Wednesday, November 23, 2025

I Wish They All Could Be Jerusalem Girls...

Jackson West, fast becoming the hardest working man in show-and-tell biz (the guy contributes to 4 blogs), points me in the direction of some smokin' Israeli working girls and while I'm sure the experience is appreciably better than hanging out in an electronics store, I think it violates the whole meat/cheese separation thing.

Related: Jackson West also tells me that on a trip in college he stayed in the Episcopalian rectory in the Christian quarter, across from Herod's fortress. No further details were provided.
Comments:
How about some photos?

I went with my mom, who was travelling on business but managed to arrange an extra week over spring break my senior year at NYU. This was 1998, about a year or two before the outbreak of the second intifada.

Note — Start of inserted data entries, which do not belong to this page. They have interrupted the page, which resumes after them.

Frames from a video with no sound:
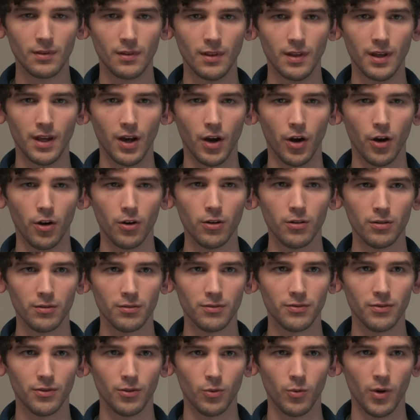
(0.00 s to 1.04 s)
They
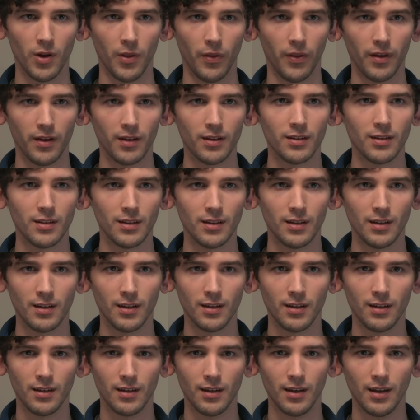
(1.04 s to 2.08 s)
hurt, for one thing.
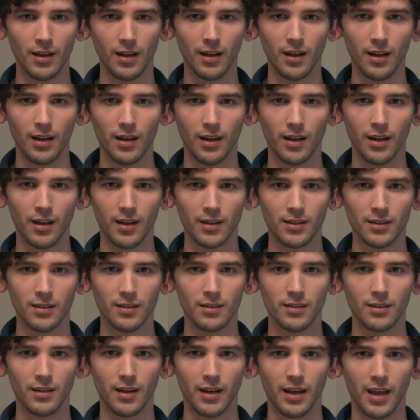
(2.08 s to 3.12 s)

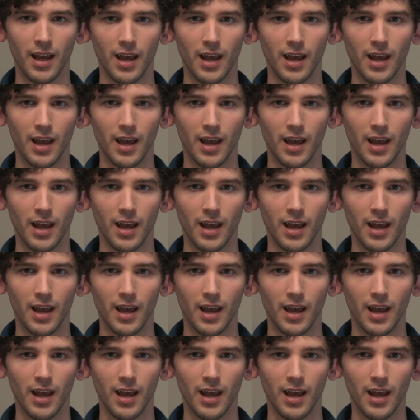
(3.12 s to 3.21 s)
And I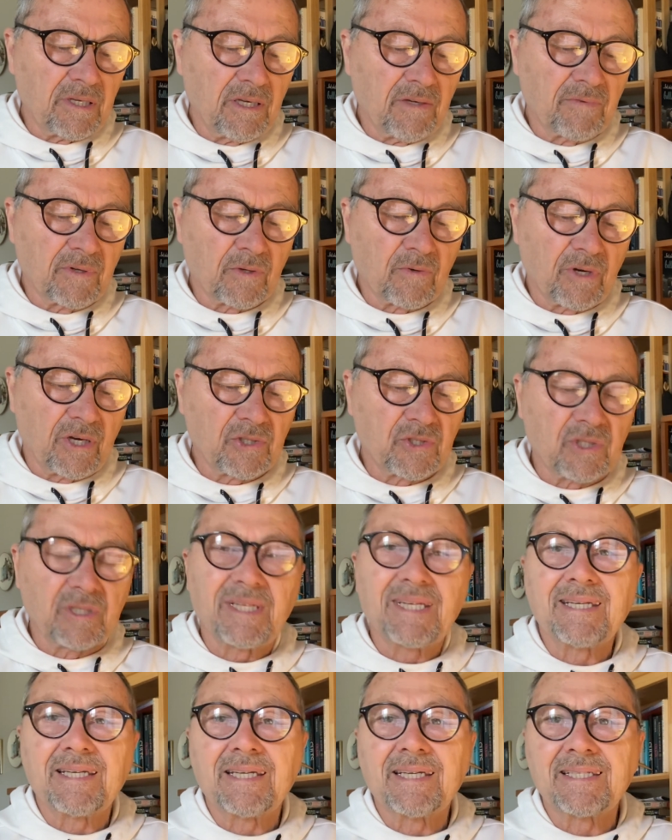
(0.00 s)
even
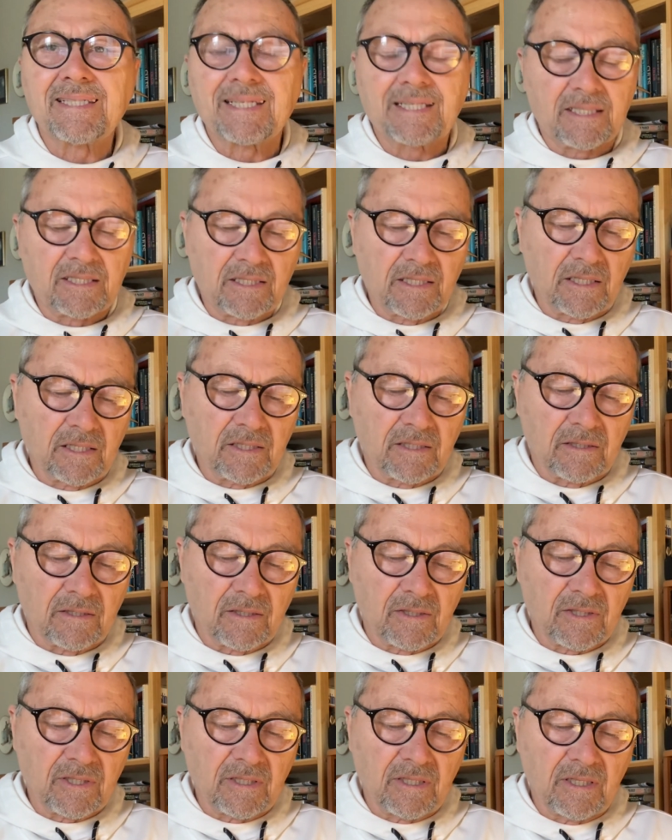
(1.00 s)
questioning his existence,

I wish I'd kept a better journal (I think there is a book with some notes, but it's packed away), but instead just took a crapload of pictures. I remember going outside to have a cigarette and getting locked out of the rectory, and spending a long, sleepless night out in the garden, looking east over the skyline to Al Aqsa.

There's a fantastic Armenian restaurant right around the corner from the fortress (enter the fortress gate, hang a right, it's a couple of blocks up a slight incline, restaurant on the left and down a flight of stairs). There was also an expatriate bar past the souk, closer to the Via Dolorosa that I remember getting tossed on Maccabe beers in. Sadly, we'd gotten there the weekend just following Purim, so I had no godly excuse for getting slammed (though I think I'm forgiven, since the DJ at the bar was spinning stuff like Will Smith's "Gettin' Jiggy With It).

Other highlights included a trip through the West Bank, running into moron Texan fundamentalists from our plane in the muslim quarter, crazy raver-kids celebrating Shabbat with drum circles and hashish in Tel Aviv, lunch at a restaurant run by a kibbutz, buying a hookah in Jaffa and finally finding a restaurant that wasn't kosher (I'm a goyim -- meat and cheese gives me awesome super-powers).
 
They seem to be more Russian and other foreign nationals than Israeli.